[Saved entries]
◇ ◇ ◇
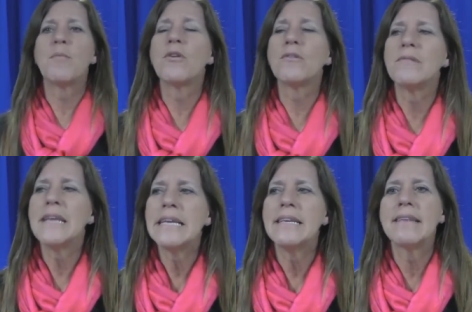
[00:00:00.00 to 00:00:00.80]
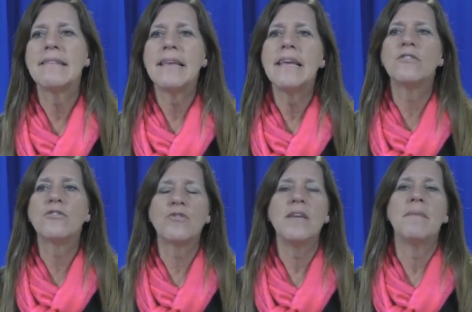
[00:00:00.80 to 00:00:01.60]
more lenient legal
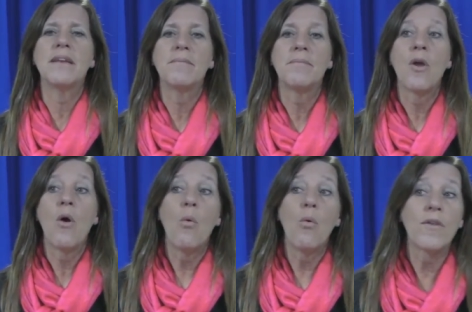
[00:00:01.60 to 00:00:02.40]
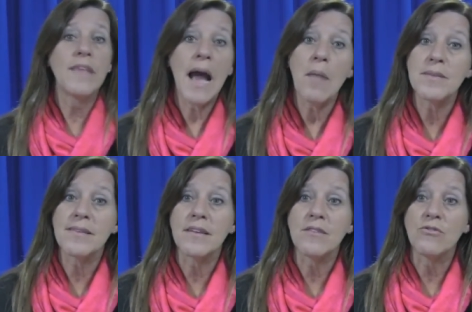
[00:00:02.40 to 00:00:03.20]
treatment, or the
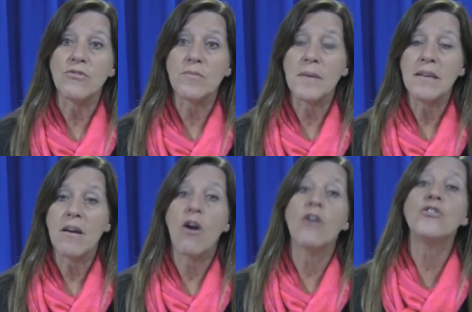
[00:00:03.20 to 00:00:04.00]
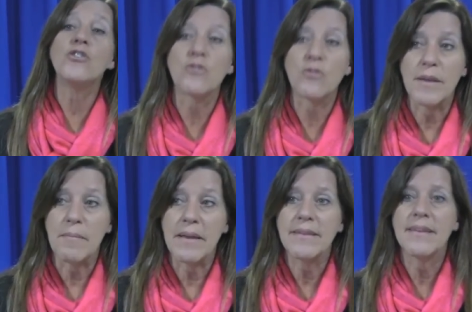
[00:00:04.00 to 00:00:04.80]
opposite inducement, harsher
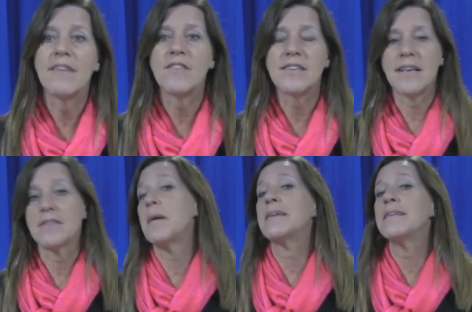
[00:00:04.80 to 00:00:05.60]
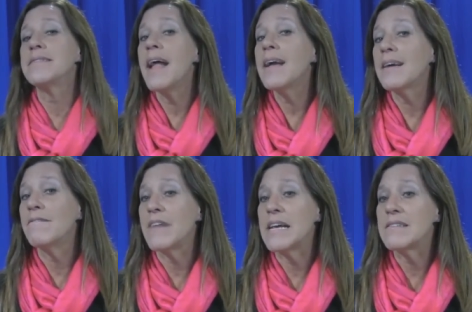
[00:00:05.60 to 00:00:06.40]
treatment, if the suspect does not
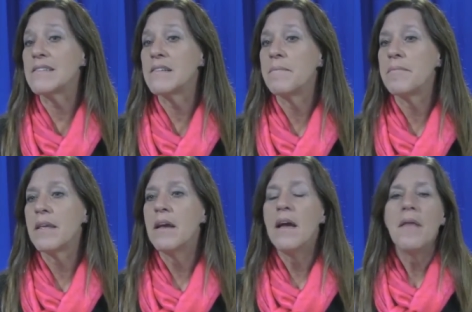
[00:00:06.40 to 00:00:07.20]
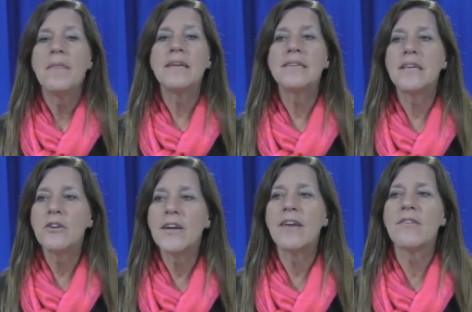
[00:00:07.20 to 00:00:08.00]
confess. The
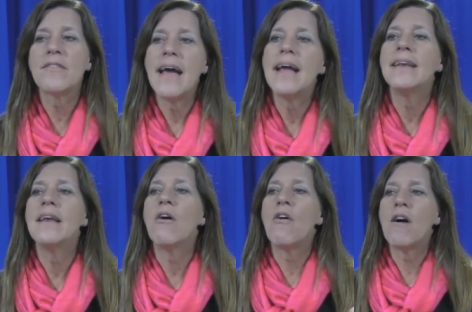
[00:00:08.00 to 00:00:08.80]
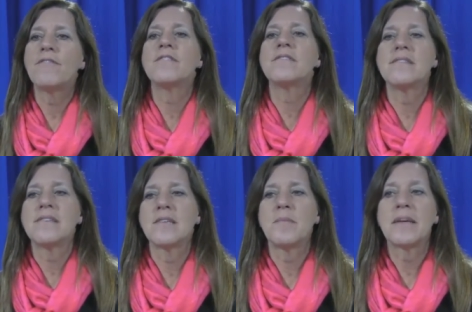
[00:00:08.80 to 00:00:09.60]
interrogator then offers the
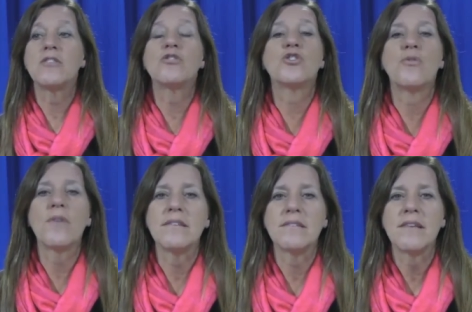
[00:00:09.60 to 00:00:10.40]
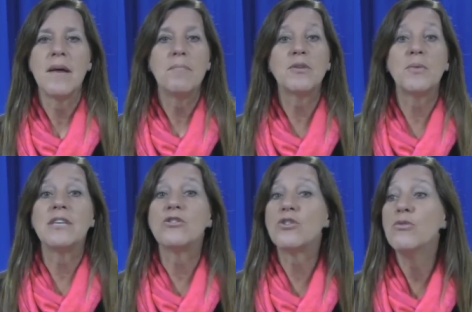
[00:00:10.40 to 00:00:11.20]
suspect a choice
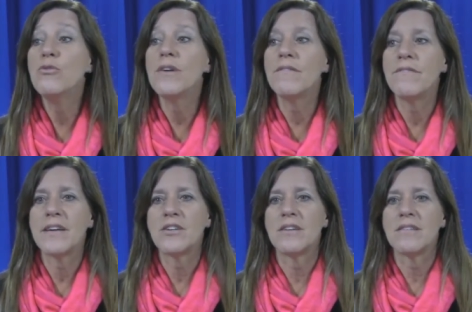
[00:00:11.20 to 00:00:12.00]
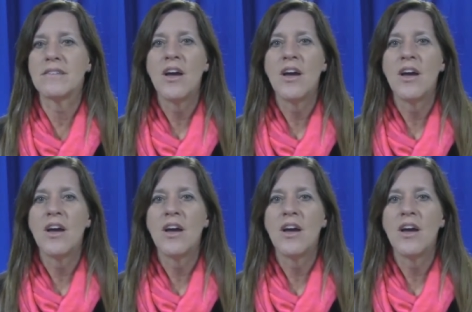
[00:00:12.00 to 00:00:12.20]
between 2 confessions.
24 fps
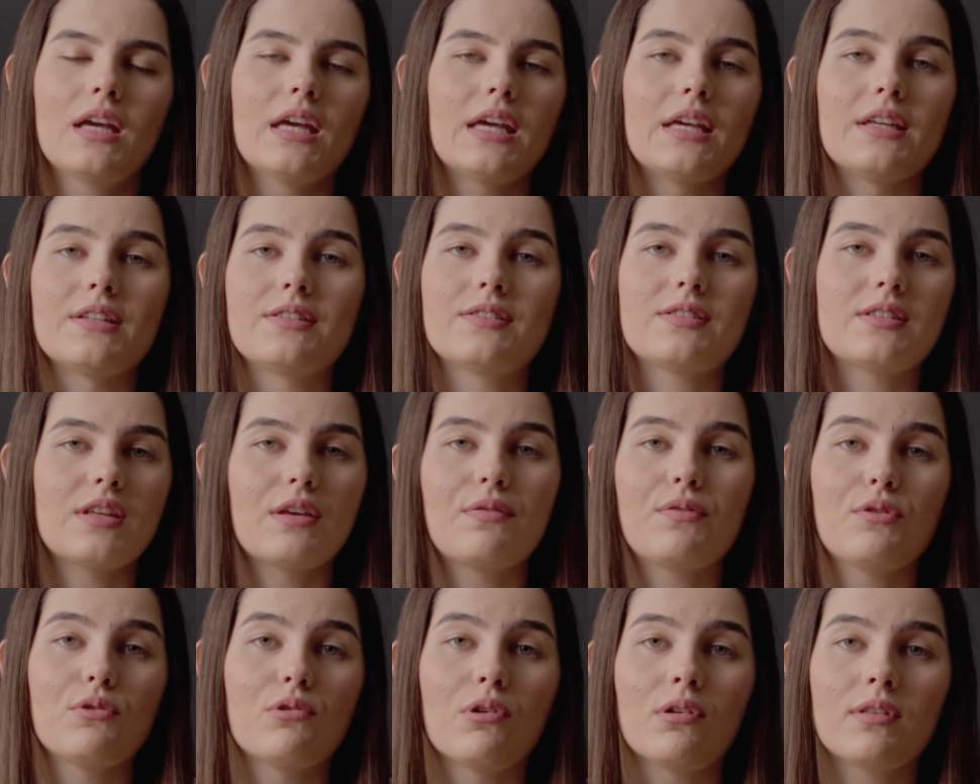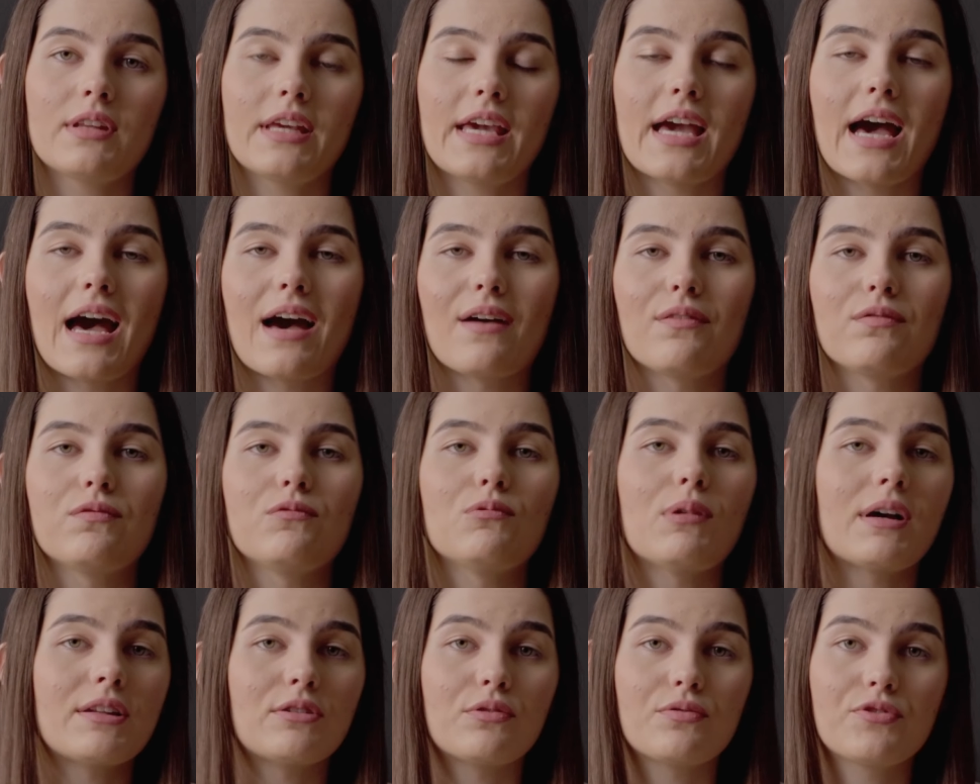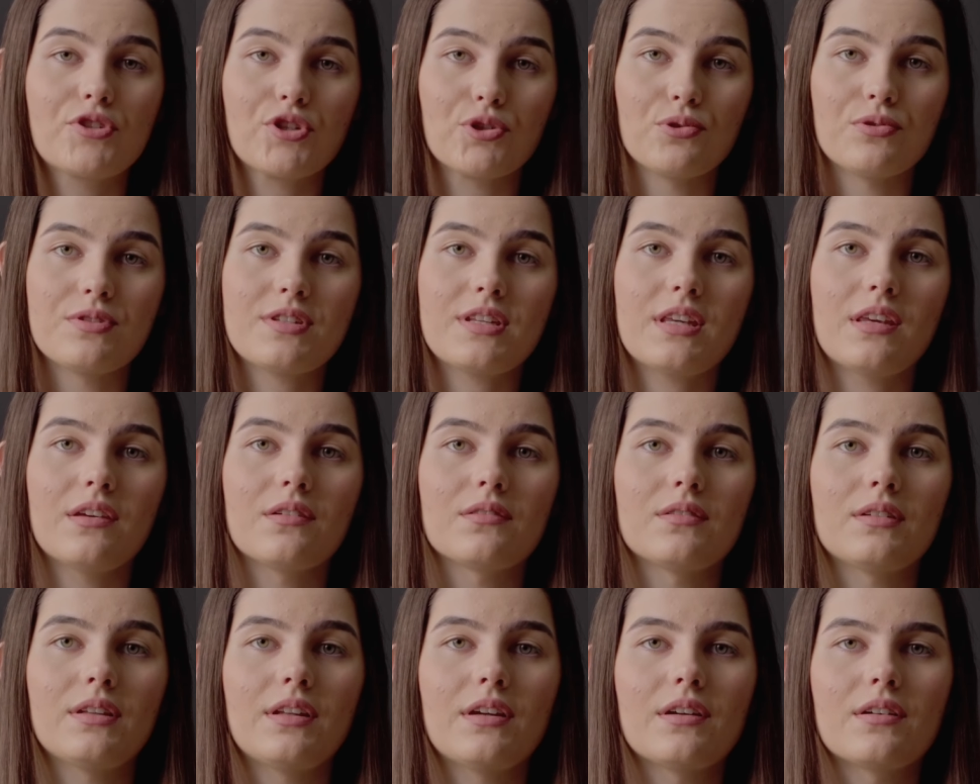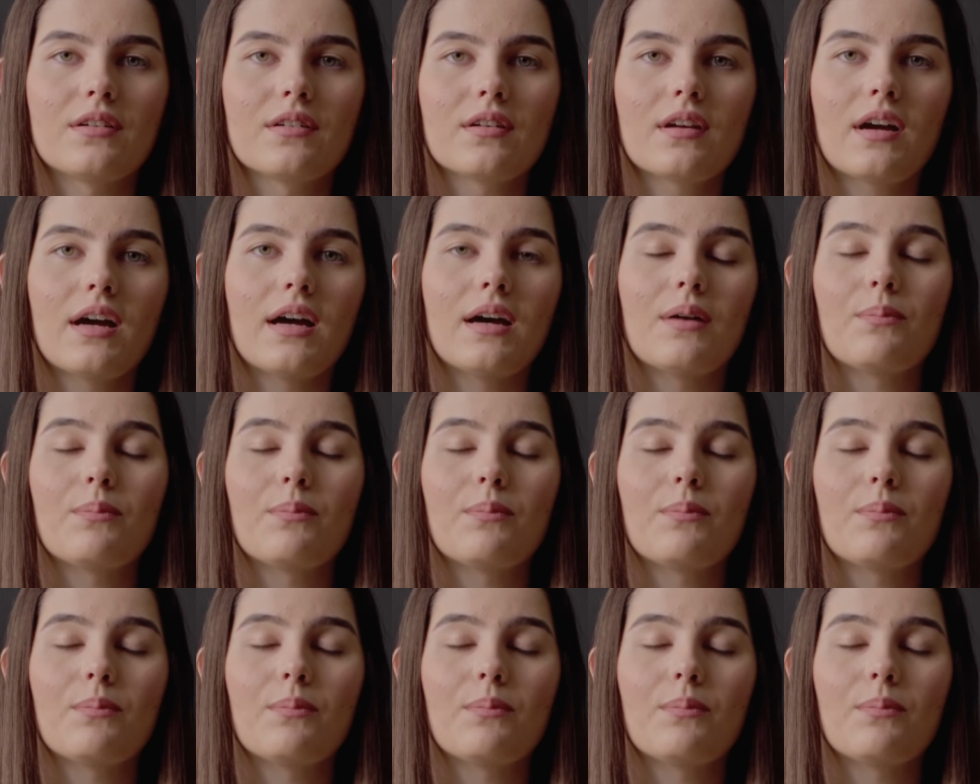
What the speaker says: is if you only have one-off shoots here and there.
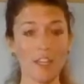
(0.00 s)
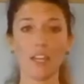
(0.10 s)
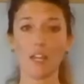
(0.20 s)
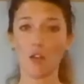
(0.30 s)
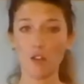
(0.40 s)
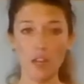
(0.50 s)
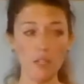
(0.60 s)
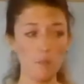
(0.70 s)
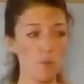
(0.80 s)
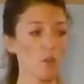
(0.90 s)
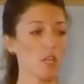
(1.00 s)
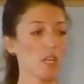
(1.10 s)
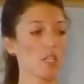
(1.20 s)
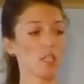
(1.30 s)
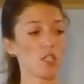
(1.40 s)
Get out your cutting
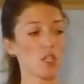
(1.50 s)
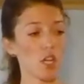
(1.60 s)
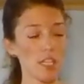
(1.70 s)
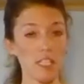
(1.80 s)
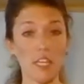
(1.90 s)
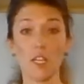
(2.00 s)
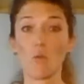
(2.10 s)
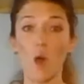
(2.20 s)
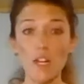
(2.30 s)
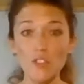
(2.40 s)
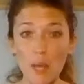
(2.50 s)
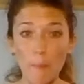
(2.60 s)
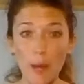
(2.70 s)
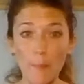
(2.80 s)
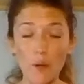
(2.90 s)
board, your onion, wash
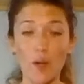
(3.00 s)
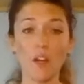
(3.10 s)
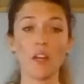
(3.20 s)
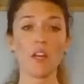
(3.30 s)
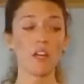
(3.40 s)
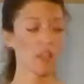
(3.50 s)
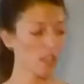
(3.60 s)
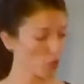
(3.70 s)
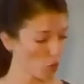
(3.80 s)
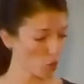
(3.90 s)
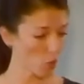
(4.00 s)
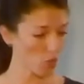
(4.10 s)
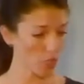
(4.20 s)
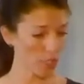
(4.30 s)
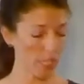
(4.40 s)
that pepper, get your
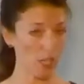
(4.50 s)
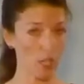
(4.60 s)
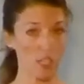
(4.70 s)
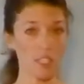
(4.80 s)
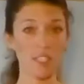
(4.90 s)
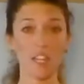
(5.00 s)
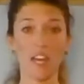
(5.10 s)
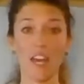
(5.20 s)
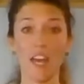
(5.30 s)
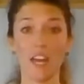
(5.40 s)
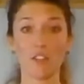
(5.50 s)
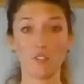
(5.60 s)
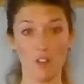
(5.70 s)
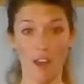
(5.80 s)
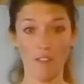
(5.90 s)
storage containers, and
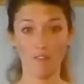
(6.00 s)
your knife.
◇ ◇ ◇
◆ **Task instructions**
Reproduce the data exactly as it appears above. Pictures are to be left out.

◆ **Result**
[00:00:00.00 to 00:00:00.80]
[00:00:00.80 to 00:00:01.60]
more lenient legal
[00:00:01.60 to 00:00:02.40]
[00:00:02.40 to 00:00:03.20]
treatment, or the
[00:00:03.20 to 00:00:04.00]
[00:00:04.00 to 00:00:04.80]
opposite inducement, harsher
[00:00:04.80 to 00:00:05.60]
[00:00:05.60 to 00:00:06.40]
treatment, if the suspect does not
[00:00:06.40 to 00:00:07.20]
[00:00:07.20 to 00:00:08.00]
confess. The
[00:00:08.00 to 00:00:08.80]
[00:00:08.80 to 00:00:09.60]
interrogator then offers the
[00:00:09.60 to 00:00:10.40]
[00:00:10.40 to 00:00:11.20]
suspect a choice
[00:00:11.20 to 00:00:12.00]
[00:00:12.00 to 00:00:12.20]
between 2 confessions.
24 fps
What the speaker says: is if you only have one-off shoots here and there.
(0.00 s)
(0.10 s)
(0.20 s)
(0.30 s)
(0.40 s)
(0.50 s)
(0.60 s)
(0.70 s)
(0.80 s)
(0.90 s)
(1.00 s)
(1.10 s)
(1.20 s)
(1.30 s)
(1.40 s)
Get out your cutting
(1.50 s)
(1.60 s)
(1.70 s)
(1.80 s)
(1.90 s)
(2.00 s)
(2.10 s)
(2.20 s)
(2.30 s)
(2.40 s)
(2.50 s)
(2.60 s)
(2.70 s)
(2.80 s)
(2.90 s)
board, your onion, wash
(3.00 s)
(3.10 s)
(3.20 s)
(3.30 s)
(3.40 s)
(3.50 s)
(3.60 s)
(3.70 s)
(3.80 s)
(3.90 s)
(4.00 s)
(4.10 s)
(4.20 s)
(4.30 s)
(4.40 s)
that pepper, get your
(4.50 s)
(4.60 s)
(4.70 s)
(4.80 s)
(4.90 s)
(5.00 s)
(5.10 s)
(5.20 s)
(5.30 s)
(5.40 s)
(5.50 s)
(5.60 s)
(5.70 s)
(5.80 s)
(5.90 s)
storage containers, and
(6.00 s)
your knife.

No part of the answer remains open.